“You left me in the hospital,” she reminded him mildly. “Told me I was not welcome in your home, essentially left me on the streets to fend for myself, days after I had major surgery.”
“Left you on the streets,” he scoffed. “So much melodrama.”
Her mother let out a high-pitched girlish giggle, her only contribution to the conversation so far.
“You think I don’t know how much money you have in that account of yours? The one that Varun deposited your allowance into?”
Surprise had her sitting forward too. “How do you know what is in my account? Only Varun and I have access to it.”
Her father waved a dismissive hand in the air. Time to change banks, she thought.
“My point is,” he said with a sneer. “You were not on the streets.”
“Statistics say that people who are cared for by loved ones recover faster from injuries.” Dhanush’s clinical voice cut through the conversation. “Didi didn’t have that. She only had the money.”
Dhrithi looked at her father, trying to suppress her smirk and failing. “Yeah Dad. Pay attention.”
“This is about your brother and his future, Dhrithi.” Her father’s voice shook with suppressed emotion. “You know we have to safeguard him against a time when we are not there to take care of him. How can you be so selfish?”
“Actually, that’s not true.” Dhanush chimed in again. “I have an Ivy league degree and a well-paying job. I can take care of myself.”
Dhrithi raised her eyebrows as she met her father’s gaze. She didn’t quite have Ishaan’s eyebrow game, but she was doing her best. “Back to you Dad. What’s the next strategy you want to try?”
“You want to abandon us like this?” Incensed, he rose to his feet, a shower of biscuit crumbs falling to the carpet as he did so. Just how many biscuits did he eat? “How can you abandon your retarded brother and your old parents like this?”
“HE IS NOT RETARDED.” All pretense of civility disappeared as Dhrithi rose to her feet to face her father, rage pulsing through her. “Don’t you dare talk about him like that, in his presence or otherwise! Dhanush will always have me batting for him. Now and in the future. Just like he’s had me to support him in the past.”

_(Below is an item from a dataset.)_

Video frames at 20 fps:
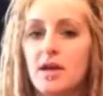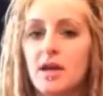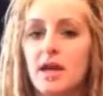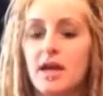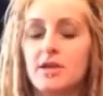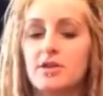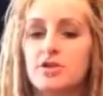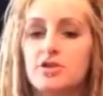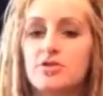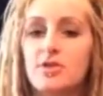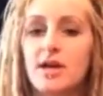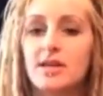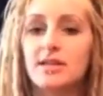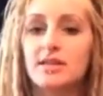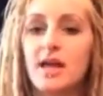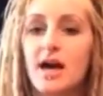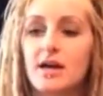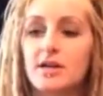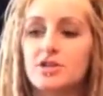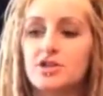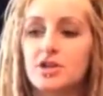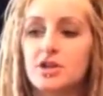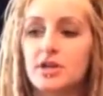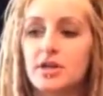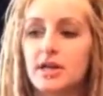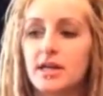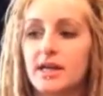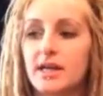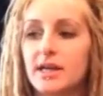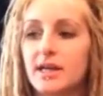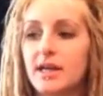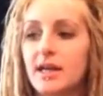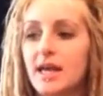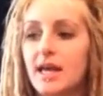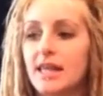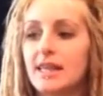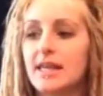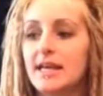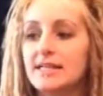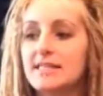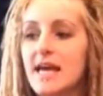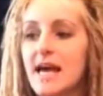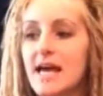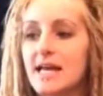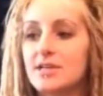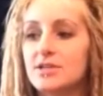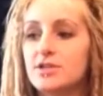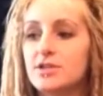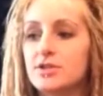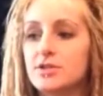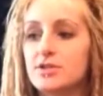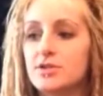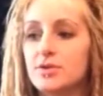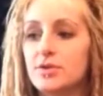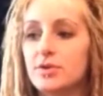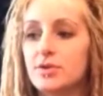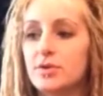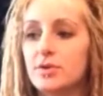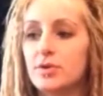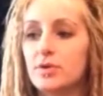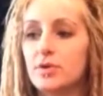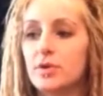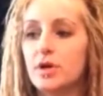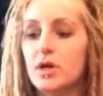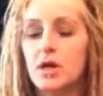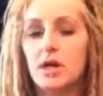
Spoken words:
in your dreadlock journey, they tend to do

She took a step forward forcing her father to take a startled step back, away from her. “As for the rest, you abandoned me first. Ma and you abandoned me the day you pushed me into a marriage with a narcissistic psychopath for money. You abandoned me every single day after that when you saw what he did to me, and you did nothing about it. He would have killed me, Dad. If he hadn’t died that night, he would have killed me one day and all you would have said was, ‘Oh no, the golden goose is dead.’”

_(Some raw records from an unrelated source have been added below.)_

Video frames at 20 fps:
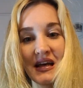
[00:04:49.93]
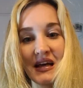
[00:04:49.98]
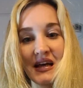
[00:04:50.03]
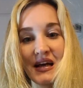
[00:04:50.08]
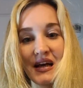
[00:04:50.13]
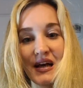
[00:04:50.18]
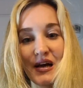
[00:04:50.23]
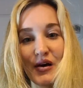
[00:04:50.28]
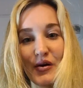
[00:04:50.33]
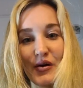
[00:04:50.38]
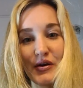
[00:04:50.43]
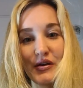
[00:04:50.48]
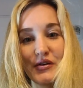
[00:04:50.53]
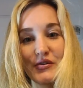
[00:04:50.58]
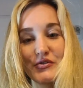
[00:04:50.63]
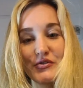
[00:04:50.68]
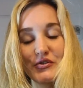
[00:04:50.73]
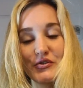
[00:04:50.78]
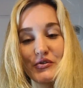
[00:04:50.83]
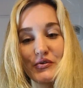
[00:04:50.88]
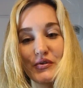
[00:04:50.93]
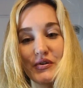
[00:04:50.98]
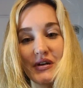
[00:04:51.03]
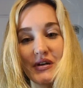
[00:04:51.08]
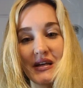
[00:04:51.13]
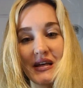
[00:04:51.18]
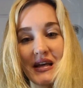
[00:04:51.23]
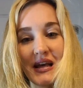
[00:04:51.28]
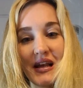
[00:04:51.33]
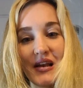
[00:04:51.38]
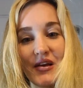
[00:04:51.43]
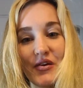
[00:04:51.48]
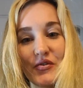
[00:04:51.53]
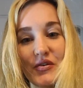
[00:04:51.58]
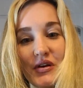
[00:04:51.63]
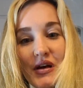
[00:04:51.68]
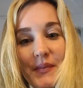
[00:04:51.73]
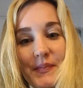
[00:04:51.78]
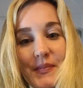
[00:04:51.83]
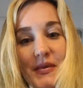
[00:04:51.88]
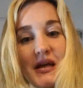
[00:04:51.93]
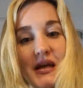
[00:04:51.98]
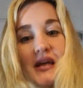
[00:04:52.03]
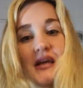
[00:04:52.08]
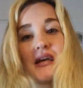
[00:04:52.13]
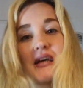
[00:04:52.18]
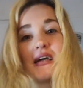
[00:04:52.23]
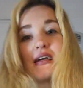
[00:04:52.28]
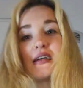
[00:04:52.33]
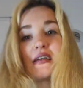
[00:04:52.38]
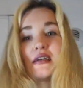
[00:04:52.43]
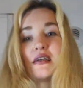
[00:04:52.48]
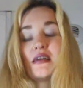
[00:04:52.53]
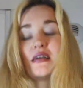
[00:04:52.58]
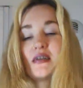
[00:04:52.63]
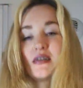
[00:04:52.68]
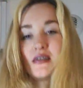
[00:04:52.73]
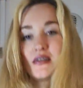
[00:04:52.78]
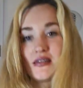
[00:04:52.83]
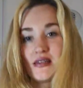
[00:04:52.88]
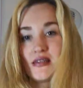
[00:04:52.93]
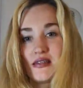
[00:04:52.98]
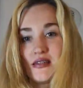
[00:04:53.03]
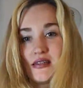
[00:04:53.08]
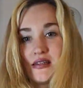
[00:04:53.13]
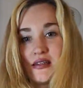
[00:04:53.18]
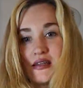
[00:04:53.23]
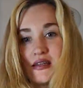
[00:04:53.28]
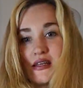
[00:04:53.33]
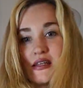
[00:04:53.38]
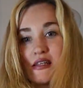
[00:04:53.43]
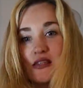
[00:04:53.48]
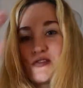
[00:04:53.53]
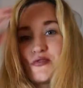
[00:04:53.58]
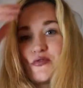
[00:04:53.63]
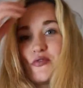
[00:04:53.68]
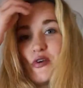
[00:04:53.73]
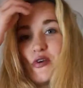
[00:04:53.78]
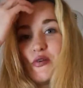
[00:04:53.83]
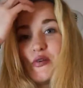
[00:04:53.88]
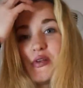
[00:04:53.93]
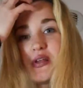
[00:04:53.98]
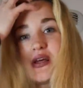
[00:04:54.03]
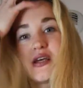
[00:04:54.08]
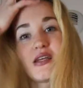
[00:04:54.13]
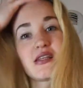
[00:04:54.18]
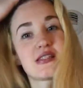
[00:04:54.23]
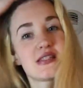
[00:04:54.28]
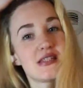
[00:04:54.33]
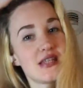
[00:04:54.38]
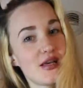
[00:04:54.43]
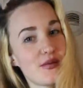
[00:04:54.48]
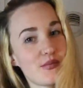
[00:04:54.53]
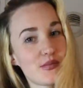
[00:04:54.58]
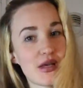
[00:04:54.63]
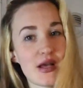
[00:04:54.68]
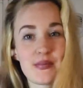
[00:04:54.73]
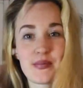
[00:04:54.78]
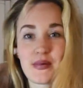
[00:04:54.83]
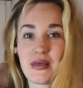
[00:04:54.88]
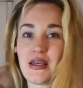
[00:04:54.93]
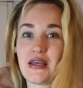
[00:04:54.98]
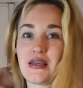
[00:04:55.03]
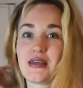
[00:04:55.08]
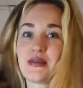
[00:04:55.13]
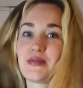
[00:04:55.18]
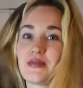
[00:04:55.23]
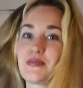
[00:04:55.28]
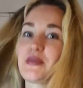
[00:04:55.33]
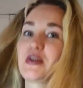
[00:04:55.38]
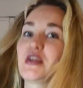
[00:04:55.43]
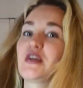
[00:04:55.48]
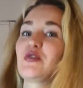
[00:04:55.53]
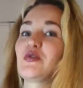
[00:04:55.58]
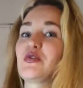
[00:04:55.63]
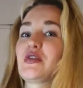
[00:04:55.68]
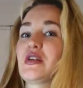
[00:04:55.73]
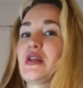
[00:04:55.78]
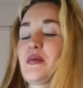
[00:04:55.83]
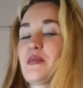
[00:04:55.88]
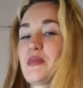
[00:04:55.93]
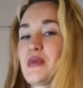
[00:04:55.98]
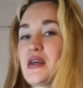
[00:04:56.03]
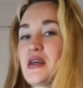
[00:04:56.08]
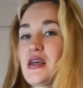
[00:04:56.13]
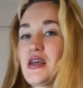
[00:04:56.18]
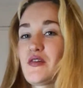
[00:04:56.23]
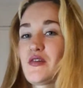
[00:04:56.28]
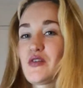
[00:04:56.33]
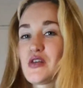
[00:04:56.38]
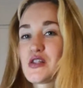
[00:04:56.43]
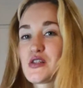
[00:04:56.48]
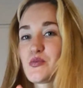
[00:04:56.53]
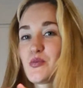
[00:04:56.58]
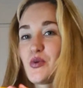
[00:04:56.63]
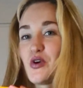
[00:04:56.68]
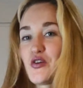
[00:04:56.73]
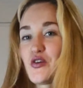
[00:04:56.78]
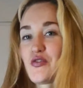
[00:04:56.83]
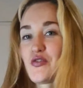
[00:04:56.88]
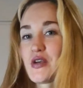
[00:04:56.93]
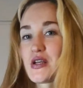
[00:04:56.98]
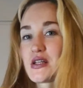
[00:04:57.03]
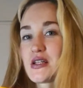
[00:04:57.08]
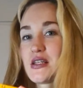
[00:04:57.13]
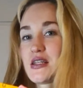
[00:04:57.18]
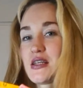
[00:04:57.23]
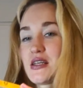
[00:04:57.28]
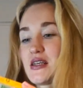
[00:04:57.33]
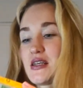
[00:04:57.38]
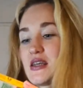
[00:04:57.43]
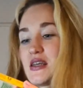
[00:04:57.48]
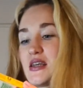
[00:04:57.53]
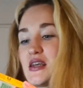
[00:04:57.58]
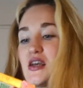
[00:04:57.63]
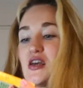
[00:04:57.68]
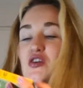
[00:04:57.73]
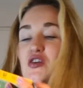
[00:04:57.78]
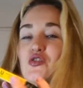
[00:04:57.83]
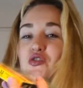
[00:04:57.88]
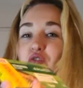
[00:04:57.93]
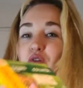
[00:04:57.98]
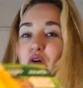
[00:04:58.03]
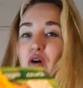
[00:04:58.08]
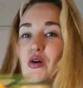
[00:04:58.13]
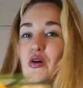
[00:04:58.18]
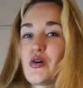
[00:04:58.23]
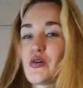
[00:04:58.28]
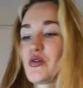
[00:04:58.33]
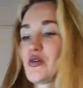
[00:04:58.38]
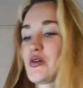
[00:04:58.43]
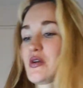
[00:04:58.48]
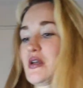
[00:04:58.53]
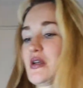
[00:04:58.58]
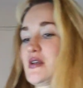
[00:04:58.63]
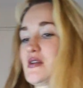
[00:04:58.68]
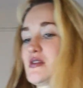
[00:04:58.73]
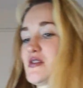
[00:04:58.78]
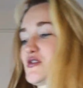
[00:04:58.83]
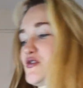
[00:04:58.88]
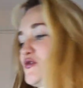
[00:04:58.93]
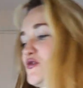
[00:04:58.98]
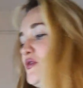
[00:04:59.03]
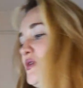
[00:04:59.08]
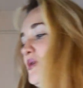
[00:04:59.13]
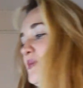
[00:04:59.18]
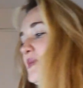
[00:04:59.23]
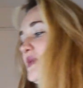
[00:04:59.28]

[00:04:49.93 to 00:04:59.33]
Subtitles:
How are you doing? Hello, Cupcake. It's a very nice name, Cupcake. Cute name. Fits perfectly to our cooking stream.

“The stupid goose is already dead even if it’s still breathing.” Disgusted with her, he shook his head and stepped away, snapping his fingers at her mother. “Get up. We’re leaving.”
Dhanush and her mother rose, following him to the door where he stopped and turned to face her, one last time. “If you continue to be stubborn, you will lose us forever.”
Dhrithi shrugged. “I never had you to lose you.”
“Not me,” Dhanush interjected. “You will not lose me.”
Dhrithi smiled a little, squeezing his shoulder in farewell and then she stood there in that ornate, over the top living room and watched her family leave her.
And then she was alone again. Just her and the ghosts.
Chapter Forty-Six
AMAY
Amay stood on his balcony, hands gripping the railing as he stared out at the complicated hodgepodge of Mumbai’s skyline. He saw none of it, all he saw was Dhrithi walking out of his home and his life. She hadn’t looked back. It had cleaved his heart in two and still, he’d been so incredibly proud of her. She wasn’t taking anyone’s shit anymore, not even his.
“Are you planning to jump?”
He didn’t turn at the sound of Ishaan’s voice. Maybe if he ignored his annoying friend long enough, he would disappear back into the cave he usually hibernated in.
But Ishaan didn’t disappear. He stepped up to stand beside Amay, looking out onto the same dirty, grimy slice of Mumbai life.
“I’m asking because I’m not sure you’ve written out your will as yet.” He peered over the side of the railing. “And you, my friend, are the sole heir to the Aatre empire. There’s a lot at stake if you decide to spatter yourself on the pavement.”
“Are you angling to find out if you’re in my will, dickhead?”
“I don’t angle,” Ishaan retorted with impressive dignity. “I know my worth.”